Unlimited life and easy ownership transfer. Corporations have perpetual life. This means that the life of your business extends beyond that of an owner, principal or partner. In the event of long-term disability or death, the corporation still exists. Ownership of the corporation can be easily transferred through simple sale of stock. This transferability of ownership interest is a great benefit of the corporation.


DISADVANTAGES

While a corporation may be the most popular business entity, it is important that you are aware of some disadvantages of this structure:

Subject to governmental regulations. Corporations are monitored by federal, state and some local agencies, and must maintain certain formalities to comply with the regulations. Due to the necessary paperwork, corporations require more time and money than some other forms of business organization.

Double taxation. Corporations may result in higher overall taxes. Dividends paid to shareholders are not deductible from business income, and are taxable by the shareholders. Income is first taxed at the corporate level at corporate tax rates. Then when the corporation issues dividends to its shareholders, the same money is taxed again at shareholder level. This can be difficult for small business owners, but can be eliminated by making the Sub-Chapter S election.


"S" CORPORATIONS

The Sub-Chapter S election is made by the shareholders of the corporation, and requires an additional filing with the IRS. Unlike the traditional C corporation, the S corporation pays no corporate tax. This designation is often ideal for small businesses and individuals since it prevents double taxation (once to the corporation and again to the shareholders) while providing both limited liability and an enduring structure. Generally, an S corporation is exempt from federal income tax other than tax on certain capital gains and passive income. Owners of an S Corporation can also save on employment taxes by taking distributions instead of salary, if there are no employees.

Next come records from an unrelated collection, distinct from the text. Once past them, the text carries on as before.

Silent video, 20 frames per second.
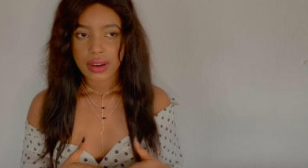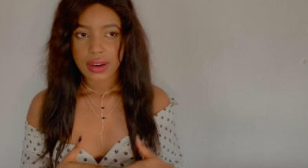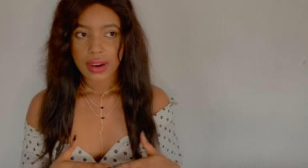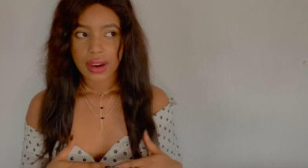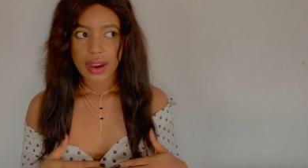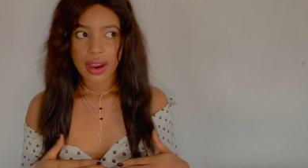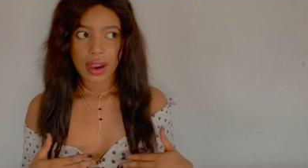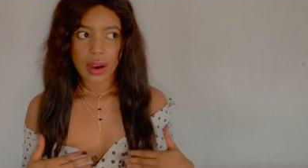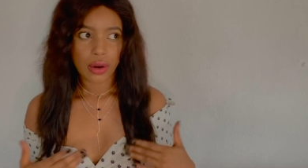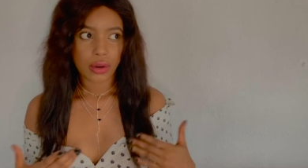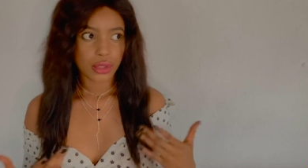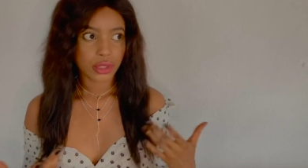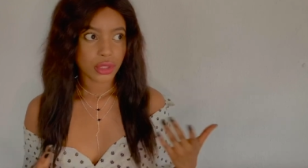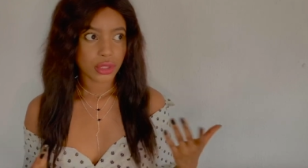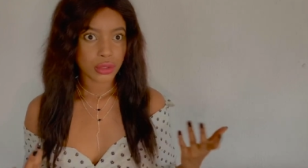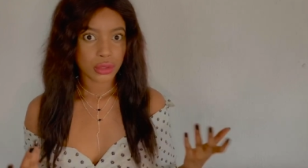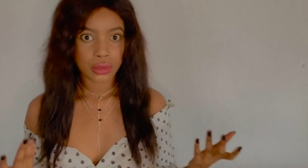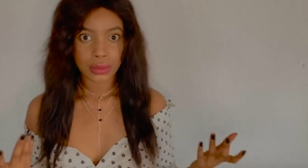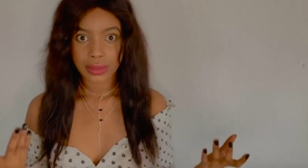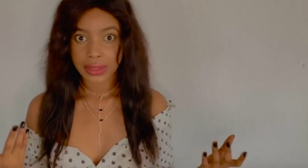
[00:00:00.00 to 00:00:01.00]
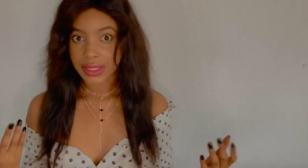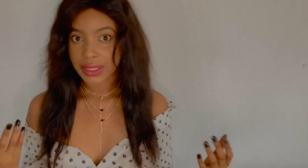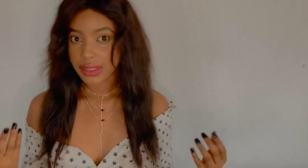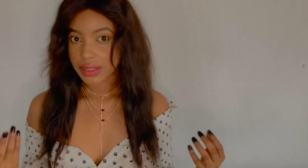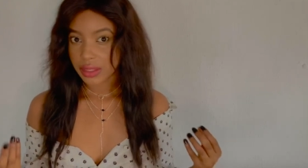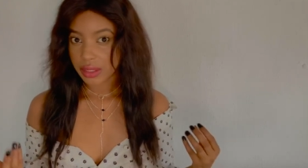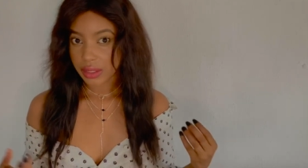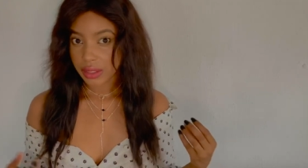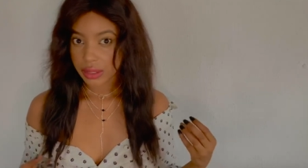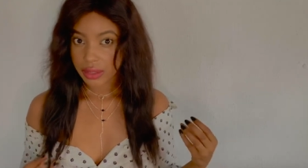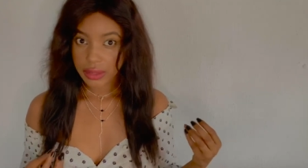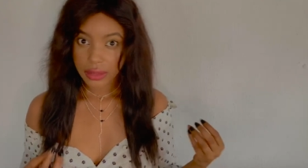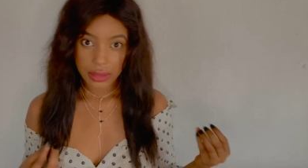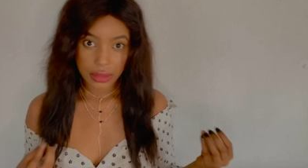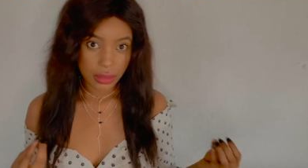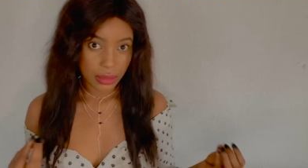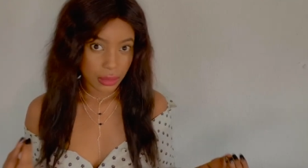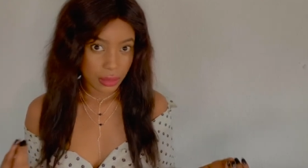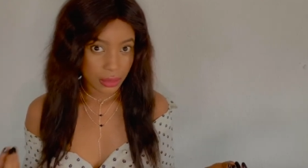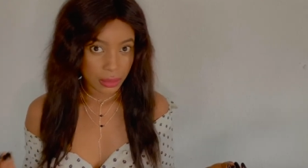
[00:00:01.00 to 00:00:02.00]
are also known as earth
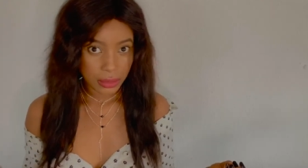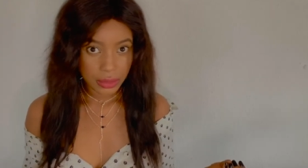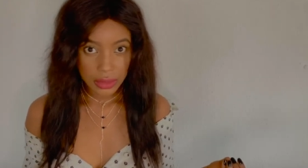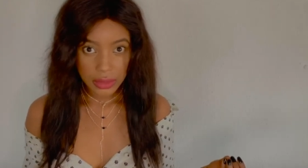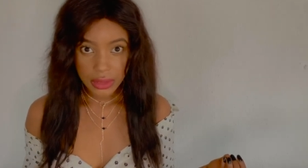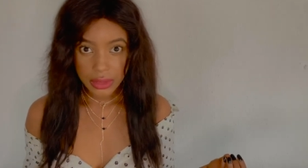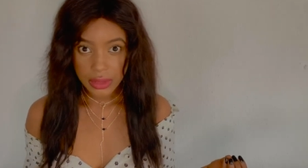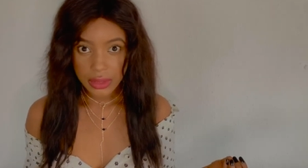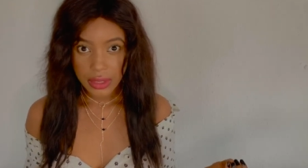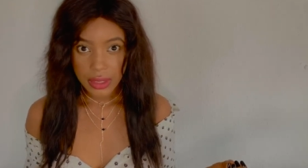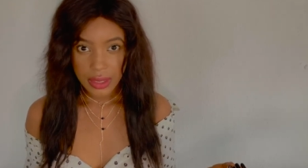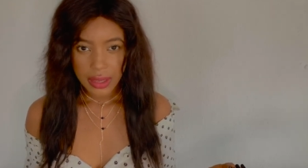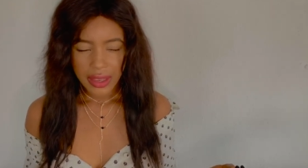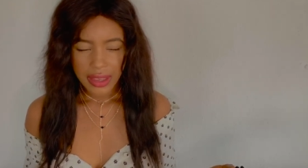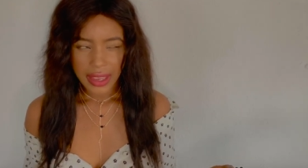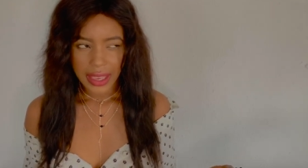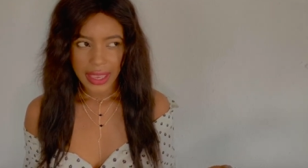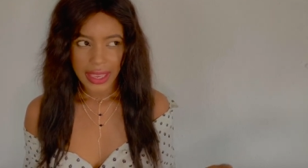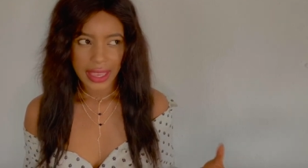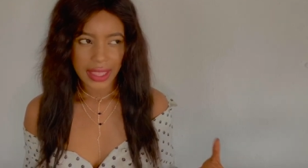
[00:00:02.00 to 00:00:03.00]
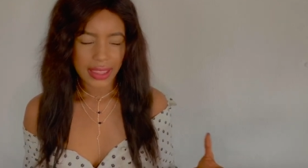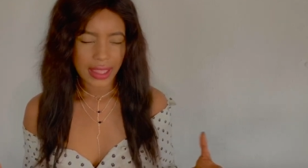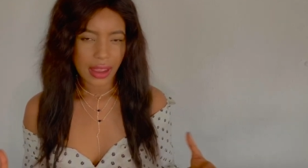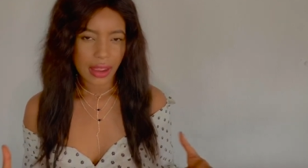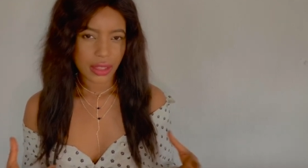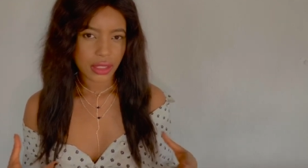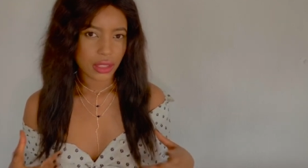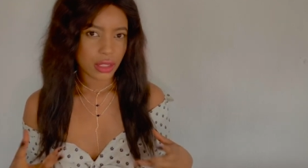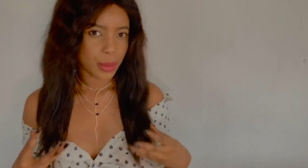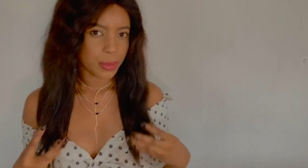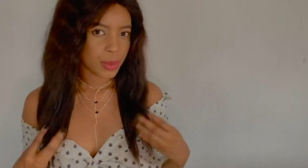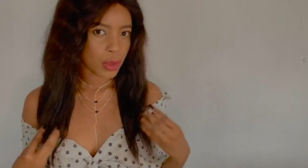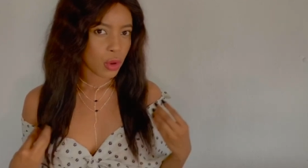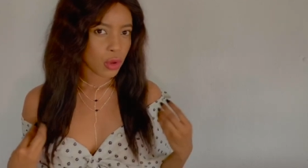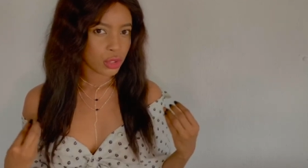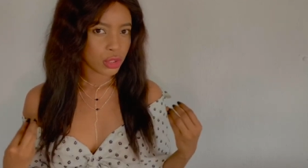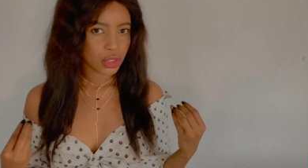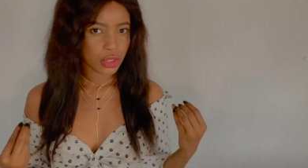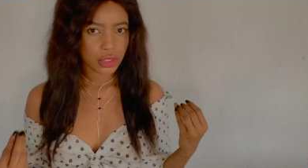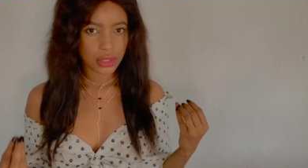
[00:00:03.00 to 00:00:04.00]
tones and our
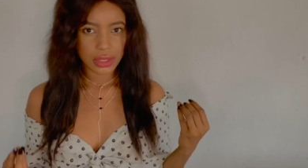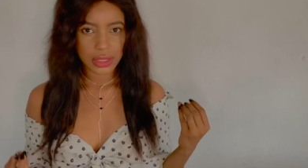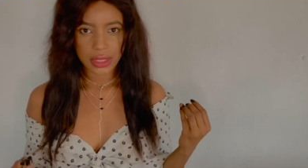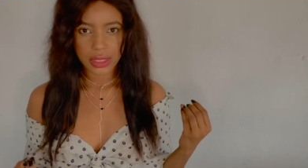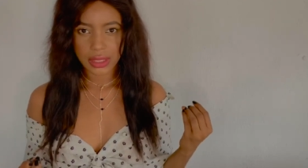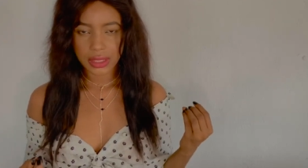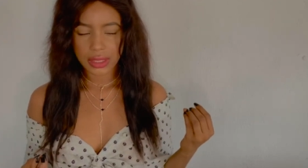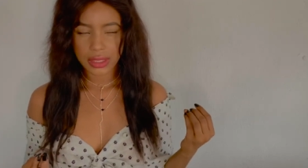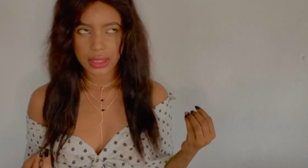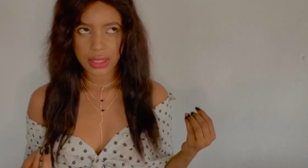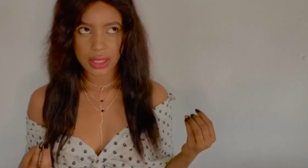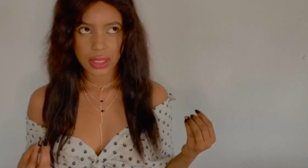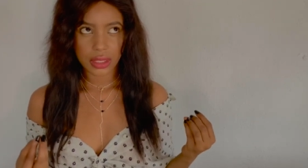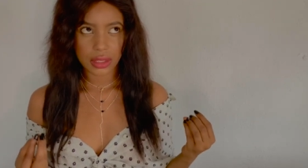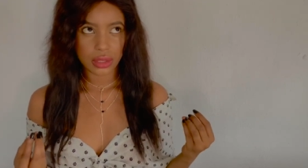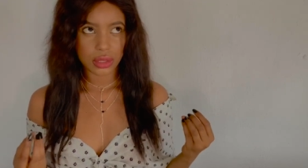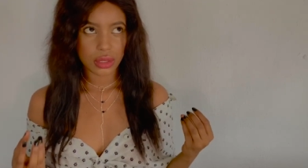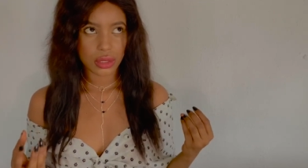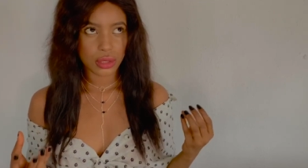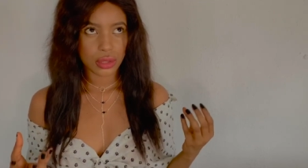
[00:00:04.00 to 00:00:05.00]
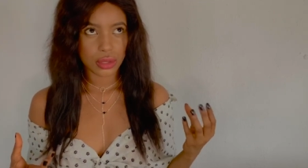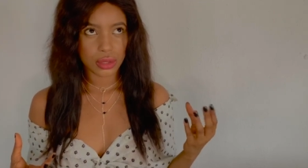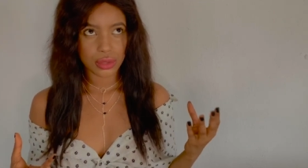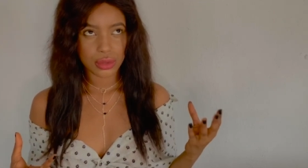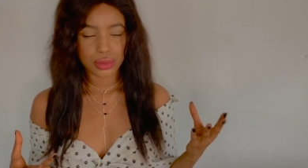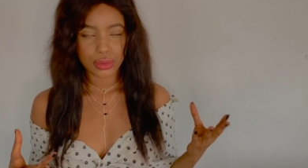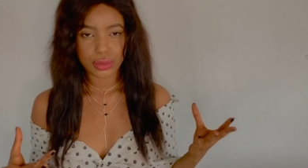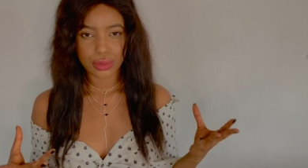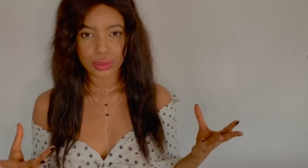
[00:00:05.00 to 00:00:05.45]
subconscious tends to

S Corporations are subject to certain restrictions and must adhere to associated guidelines. The maximum number of stockholders for an S Corporation is 100, and all stockholders must be citizens or permanent residents of the United States.

S Corporations may only issue one class of stock, which may effect the corporations ability to raise capital. No more than 25 percent of the gross corporate income may be derived from passive income and an S Corporation must adopt a calendar year, rather than a fiscal year.